Brion blinking through slitted eyes, saw her go down. He lifted and carried her again as he had the night before. The hot touch of her body shocked his bare arms. Her skin was flushed pink. Wiping his palm free of sweat and sand he touched her skin and felt the ominous hot dryness.

Heat-shock, all the symptoms. Dry, flushed skin, the ragged breathing. Her temperature rising quickly as her body stopped fighting the heat and succumbed.

There was nothing he could do here to protect her from the heat. He measured a tiny portion of the remaining water into her mouth and she swallowed convulsively. The thinnest of the clothing protected her slight body from the direct rays of the sun. After that he could only take her in his arms and keep on toward the horizon. An outcropping of rock there threw a tiny patch of shade and he walked toward it.

The ground here, shielded from the direct rays of the sun, felt almost cool by contrast. Lea opened her eyes when he put her down, peering up at him through a haze of pain. She wanted to apologize to him for her weakness, but no words came from the dried membrane of her throat. His body above her seemed to swim back and forth in the heat waves, swaying like a tree in a high wind.
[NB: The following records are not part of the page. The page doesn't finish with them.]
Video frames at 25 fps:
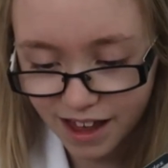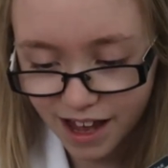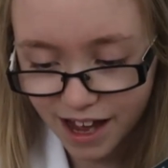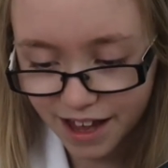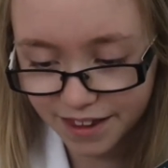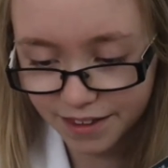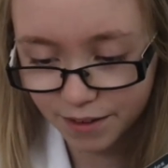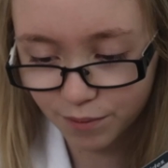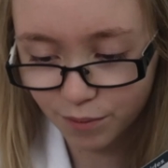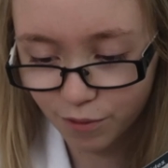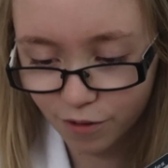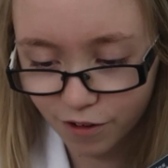
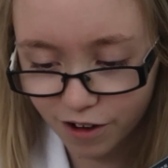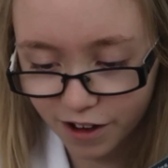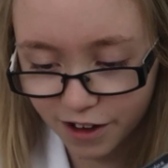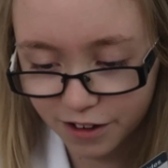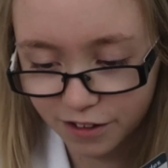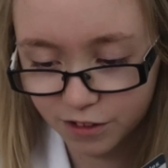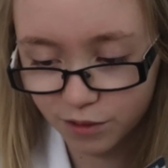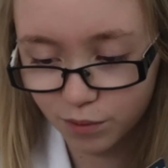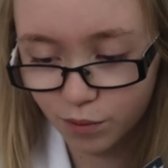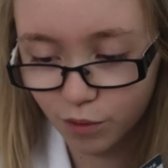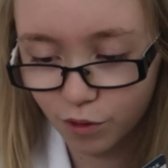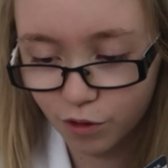and the
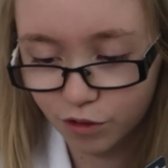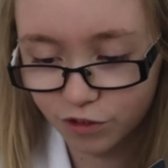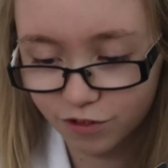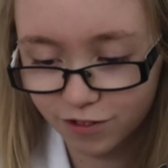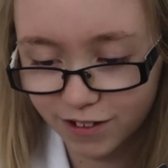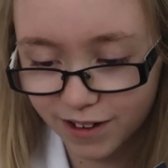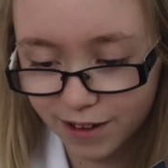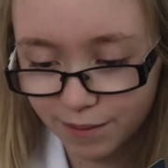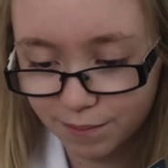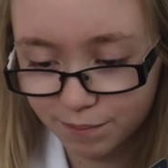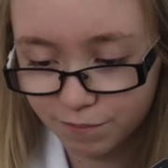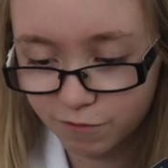water
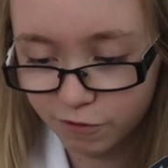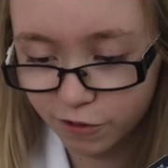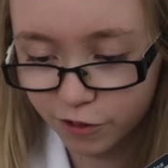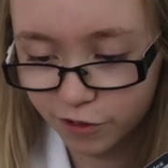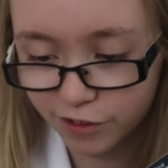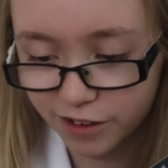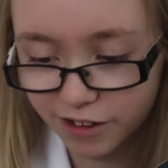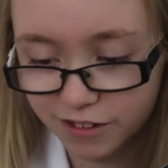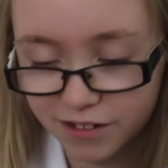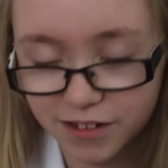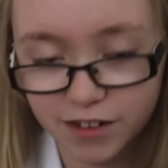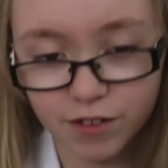is
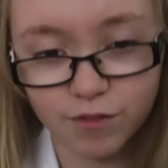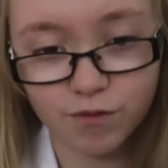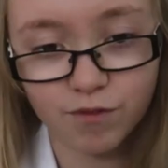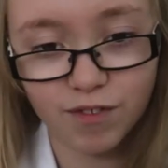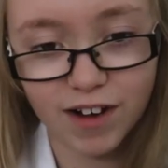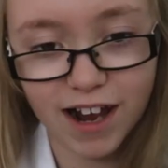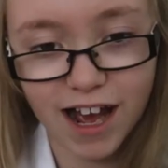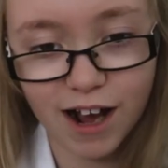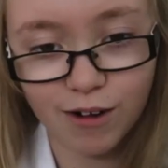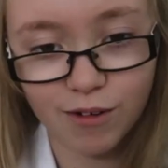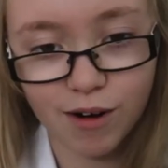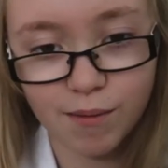imbued into the
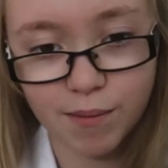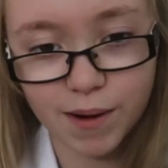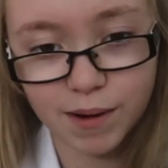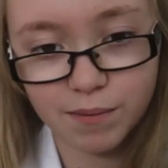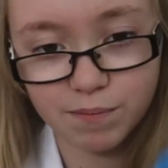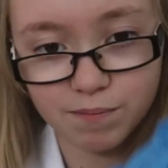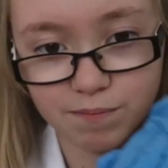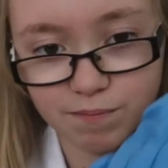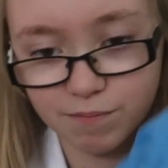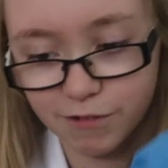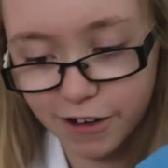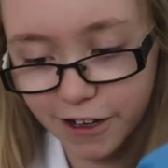flour by
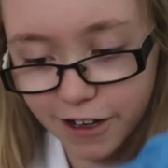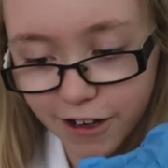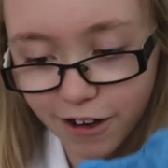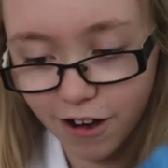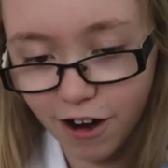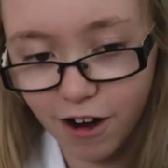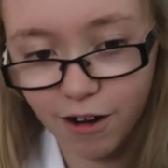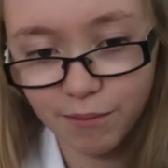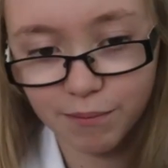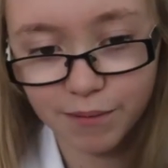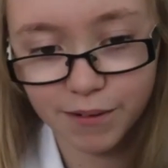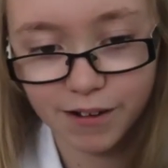bringing
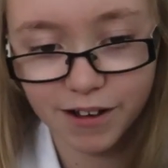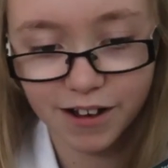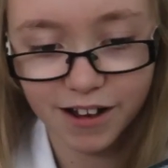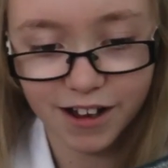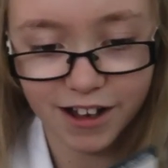up.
Shock drove her eyes open, cleared her mind for the instant. He really was swaying. With sudden horror she realized how much she had come to depend on the eternal solidity of his strength. Now it was failing. All over his body the corded muscles contracted in ridges, striving to keep him erect. She saw his mouth pulled open by the taut cords of his neck and the gaping, silent scream was more terrible than any sound. Then she screamed herself as his eyes rolled back, leaving just the empty white of the eyeballs staring terribly at her. He went over, back down, like a felled tree, thudding heavily on the sand. Unconscious or dead she couldn't tell. She pulled limply at his leg, but couldn't drag his immense weight into the shade.

Brion lay on his back in the sun, sweating. Lea saw this and knew that he was still alive. Yet what was happening? She groped for memory in the red haze of her mind, but could remember nothing from her medical studies that would explain this. On every square inch of his body the sweat glands seethed with sudden activity. From every pore oozed great globules of oily liquid, far thicker than normal perspiration. Brion's arms rippled with motion and Lea stared, horrified as the hairs there writhed and stirred as though endowed with separate life. His chest rose and fell rapidly, deep, gasping breaths wracking his body. Lea could only stare through the dim redness of unreality and wonder if she was going mad before she died.
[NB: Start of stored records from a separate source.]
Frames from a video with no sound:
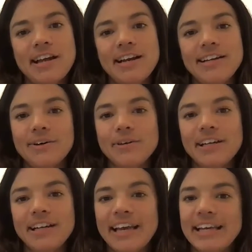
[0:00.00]
And I don't need
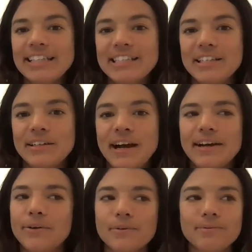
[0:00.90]
to get into, I
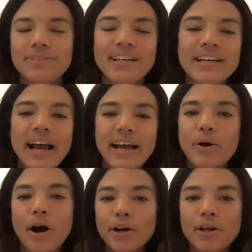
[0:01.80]
don't I don't
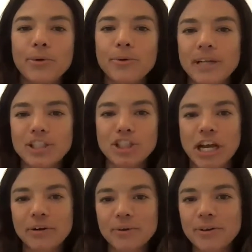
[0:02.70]
argue in
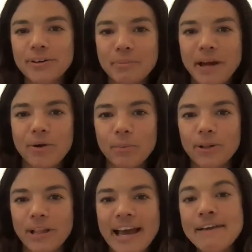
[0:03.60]
general in my normal
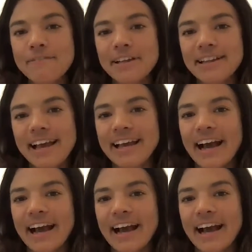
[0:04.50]
life, and like yep.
A coughing fit broke the rhythm of his rasping breath, and when it was over his breathing was easier. The perspiration still covered his body, the individual beads touching and forming tiny streams that seeped down his body and vanished in the sand. He stirred and rolled onto his side, facing her. His eyes open and normal now as he smiled.

"Didn't mean to frighten you. It caught me suddenly, coming at the wrong season and everything. It was a bit of a jar to my system. I'll get you some water now, there's still a bit left."

"What happened? When you looked like that, when you fell—"

"Take two swallows, no more," he said, holding the canteen to her mouth. "Just summer change, that's all. Happens to us every year on Anvhar—only not that violently, of course. In the winter our bodies store a layer of fat under the skin for insulation and sweating almost ceases completely. Lot of internal changes, too. When the weather warms up the process is reversed. The fat is metabolized and the sweat glands enlarge and begin working overtime as the body prepares for two months of hard work, heat and little sleep. I guess the heat here triggered off the summer change early."